[Source records]
↓↓↓

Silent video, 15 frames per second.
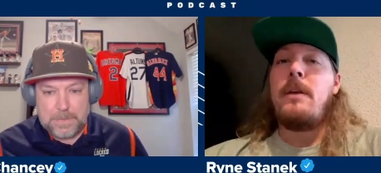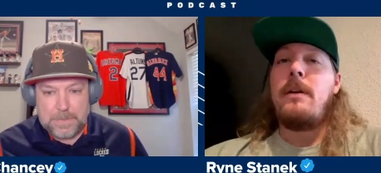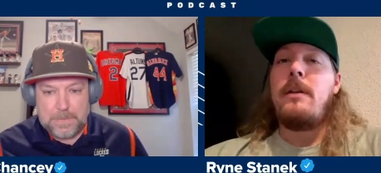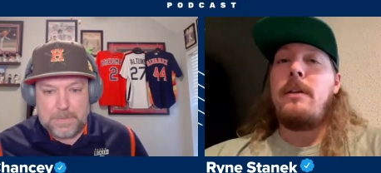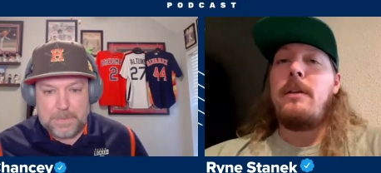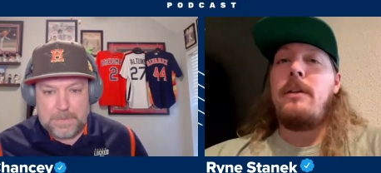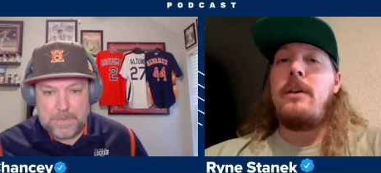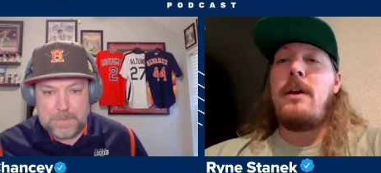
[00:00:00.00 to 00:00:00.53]

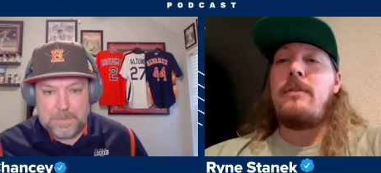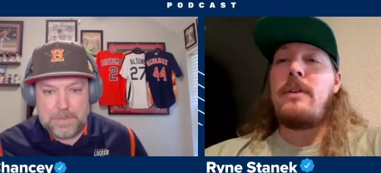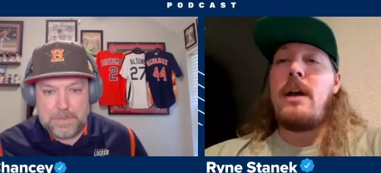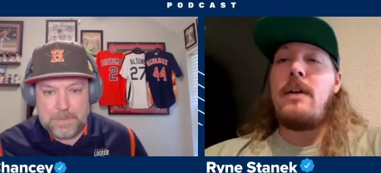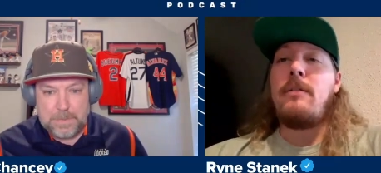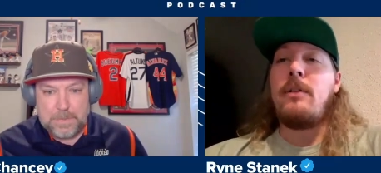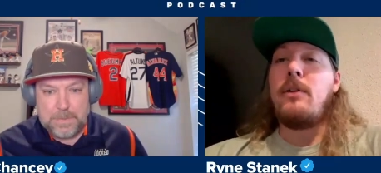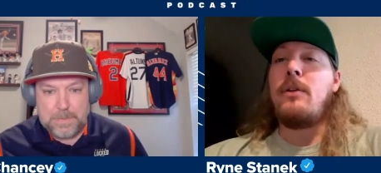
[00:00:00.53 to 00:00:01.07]
Speaker 1: You have to have,
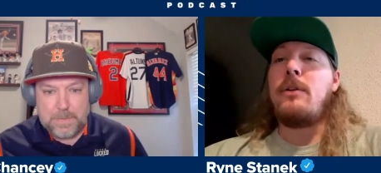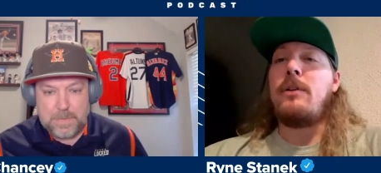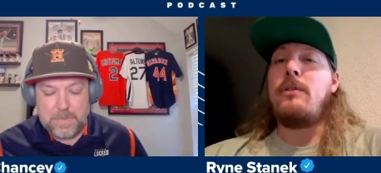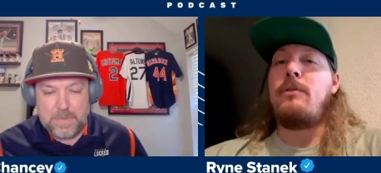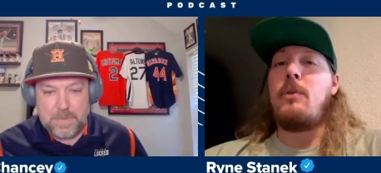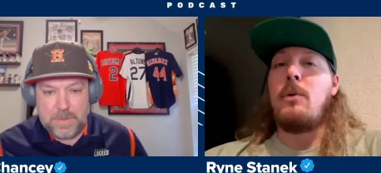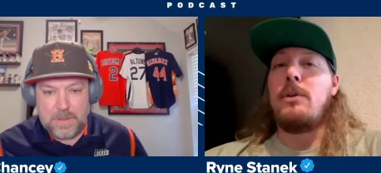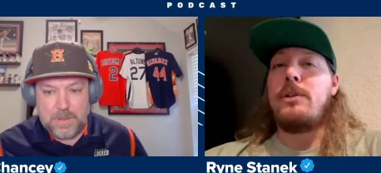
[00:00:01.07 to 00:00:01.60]
have a
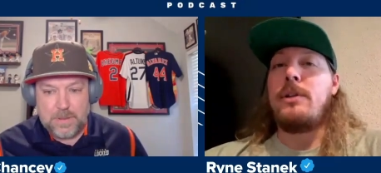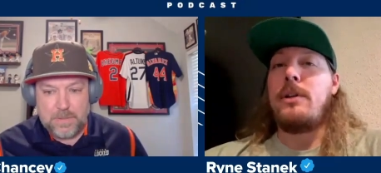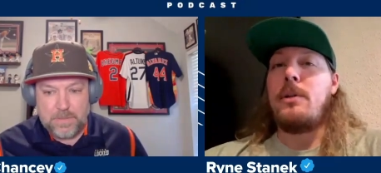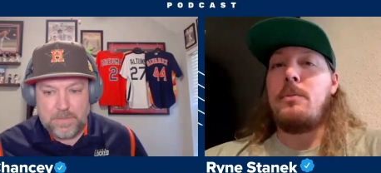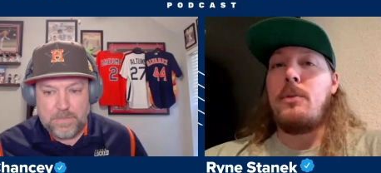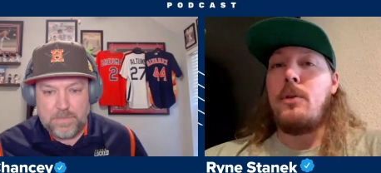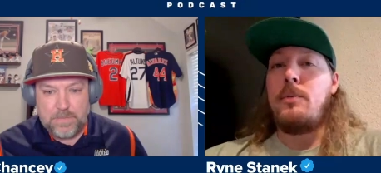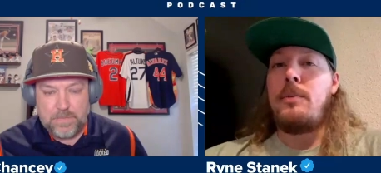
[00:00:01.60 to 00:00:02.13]
little good
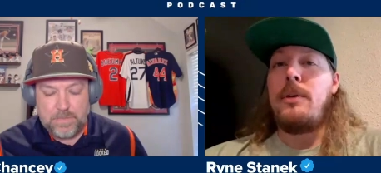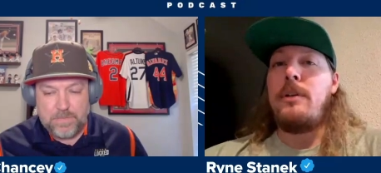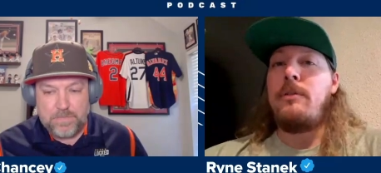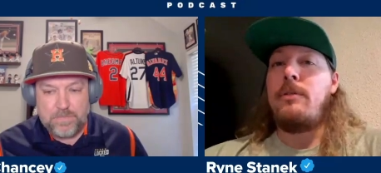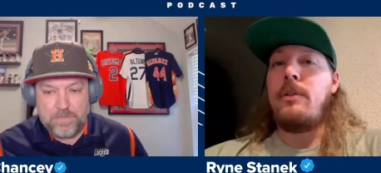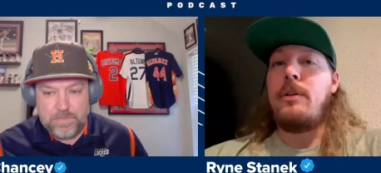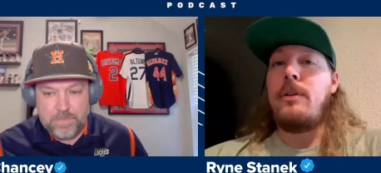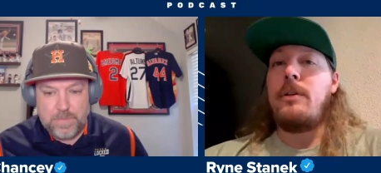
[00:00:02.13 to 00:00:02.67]
fortune in the
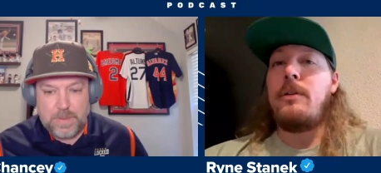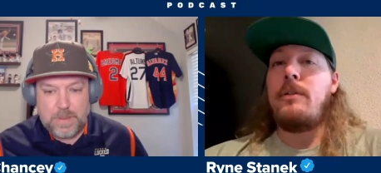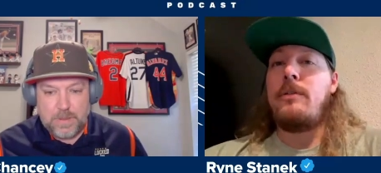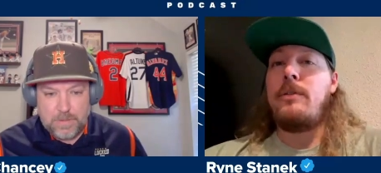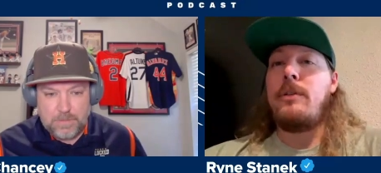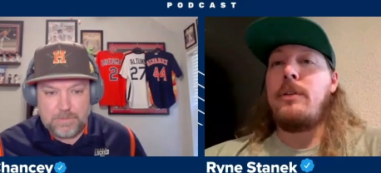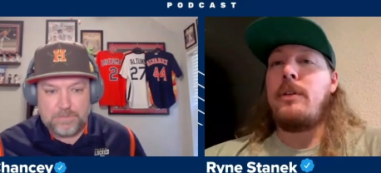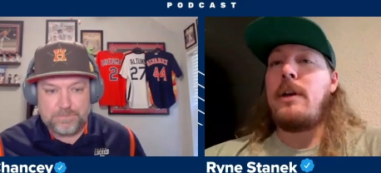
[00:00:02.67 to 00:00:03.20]
bullpen
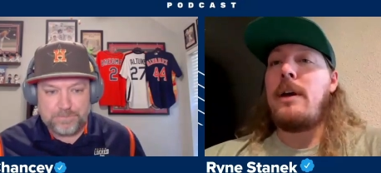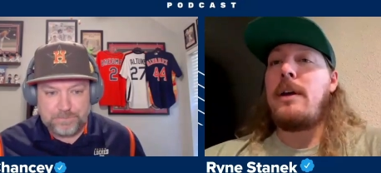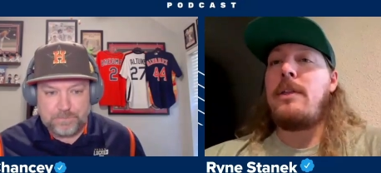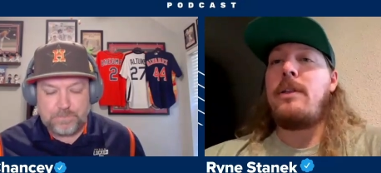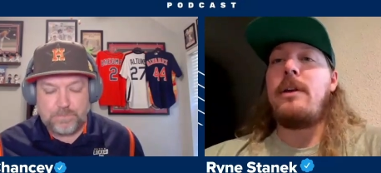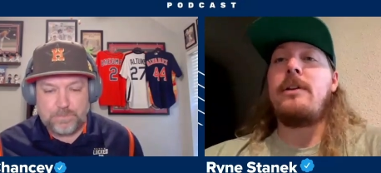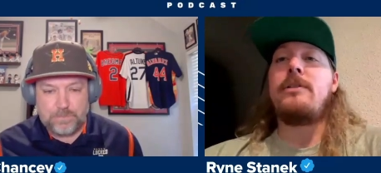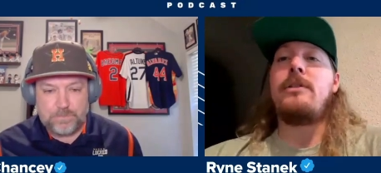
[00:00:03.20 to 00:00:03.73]
for, for
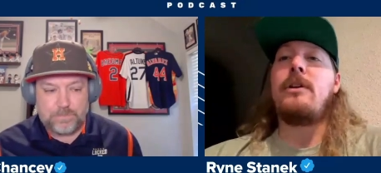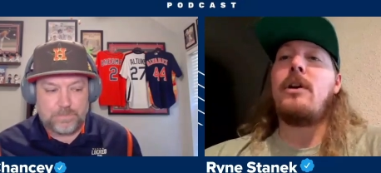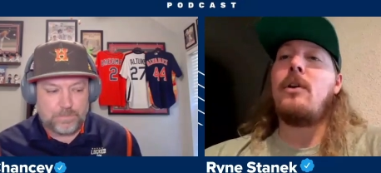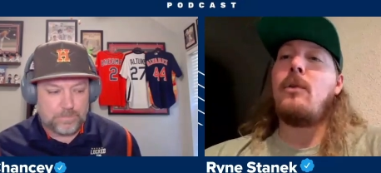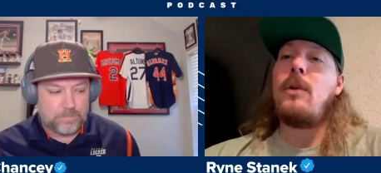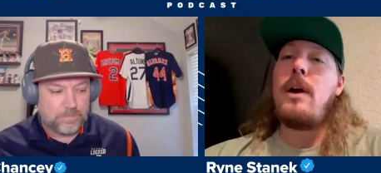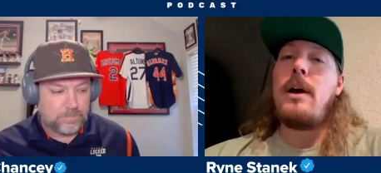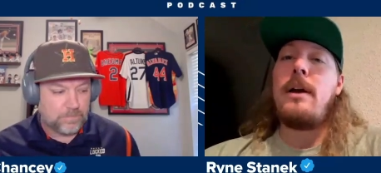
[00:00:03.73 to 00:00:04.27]
for
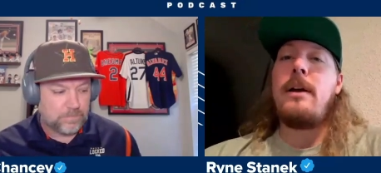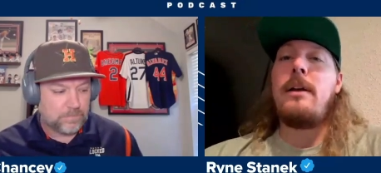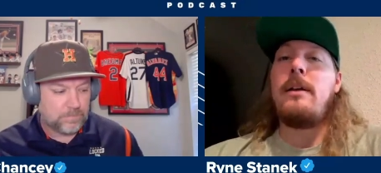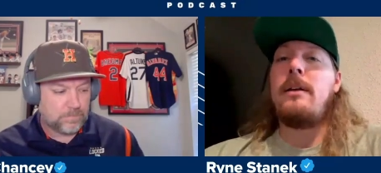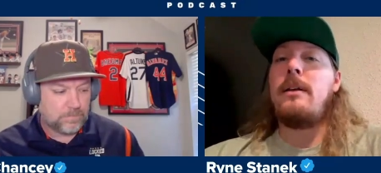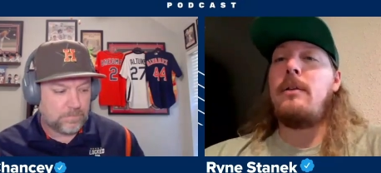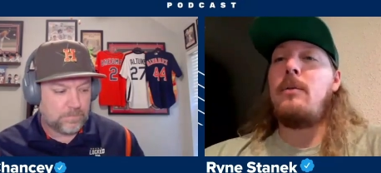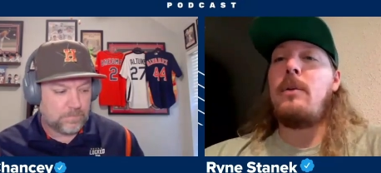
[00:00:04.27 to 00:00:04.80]
like things
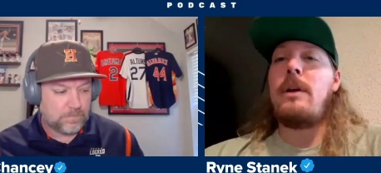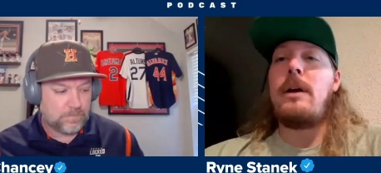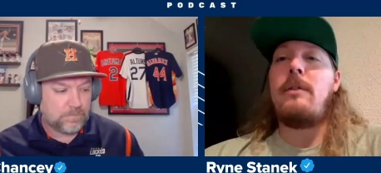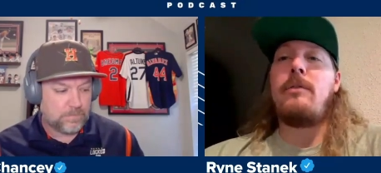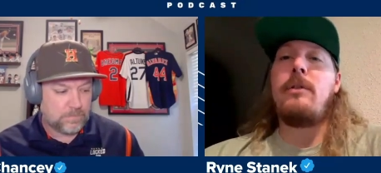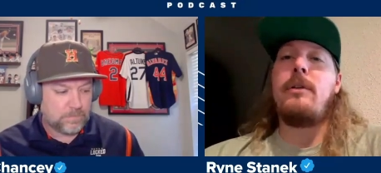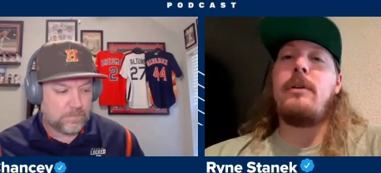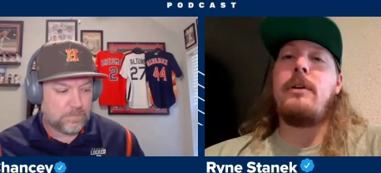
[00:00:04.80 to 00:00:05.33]
to go
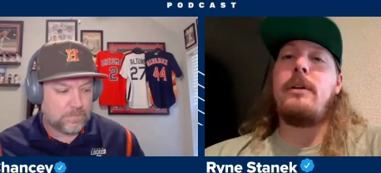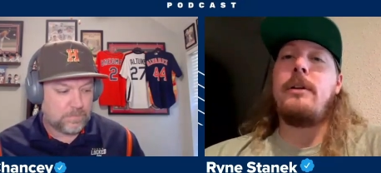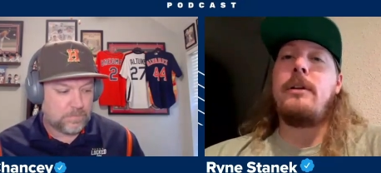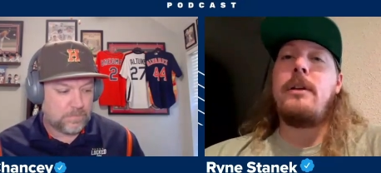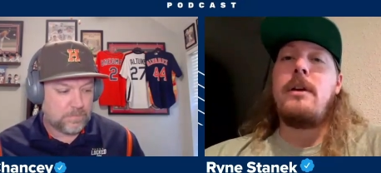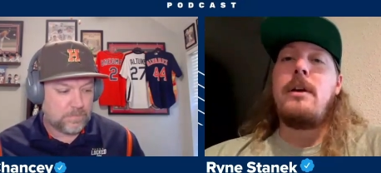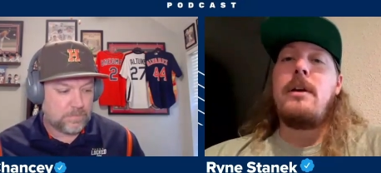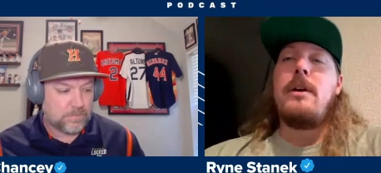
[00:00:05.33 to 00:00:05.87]
right and,
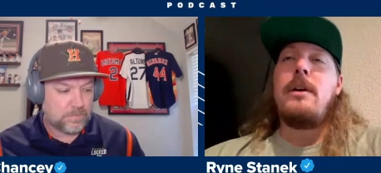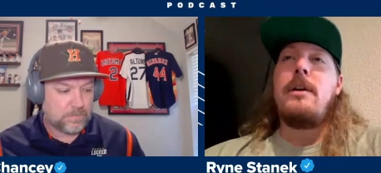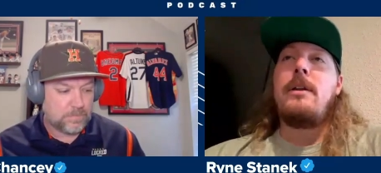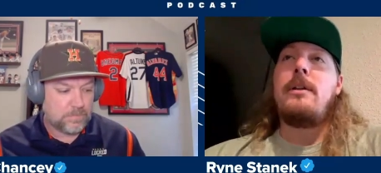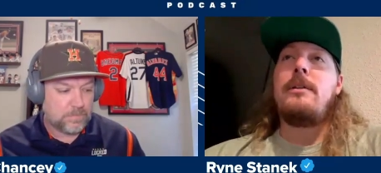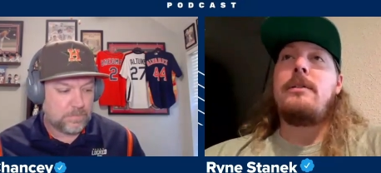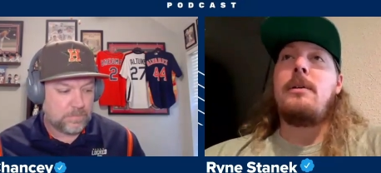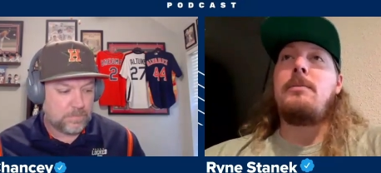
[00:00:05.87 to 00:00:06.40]
and
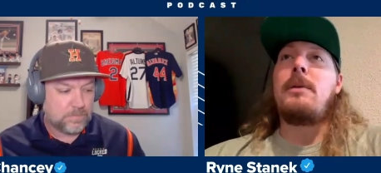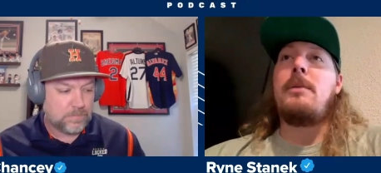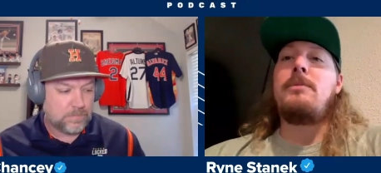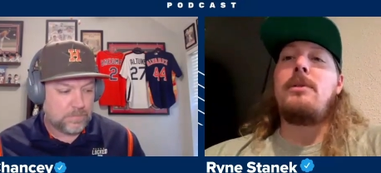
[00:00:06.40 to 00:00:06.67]
whatever.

↑↑↑

TASK ITEM — Above are records to transcribe exactly; leave their pictures out.

PROBLEM SOLUTION —
Silent video, 15 frames per second.
[00:00:00.00 to 00:00:00.53]

[00:00:00.53 to 00:00:01.07]
Speaker 1: You have to have,
[00:00:01.07 to 00:00:01.60]
have a
[00:00:01.60 to 00:00:02.13]
little good
[00:00:02.13 to 00:00:02.67]
fortune in the
[00:00:02.67 to 00:00:03.20]
bullpen
[00:00:03.20 to 00:00:03.73]
for, for
[00:00:03.73 to 00:00:04.27]
for
[00:00:04.27 to 00:00:04.80]
like things
[00:00:04.80 to 00:00:05.33]
to go
[00:00:05.33 to 00:00:05.87]
right and,
[00:00:05.87 to 00:00:06.40]
and
[00:00:06.40 to 00:00:06.67]
whatever.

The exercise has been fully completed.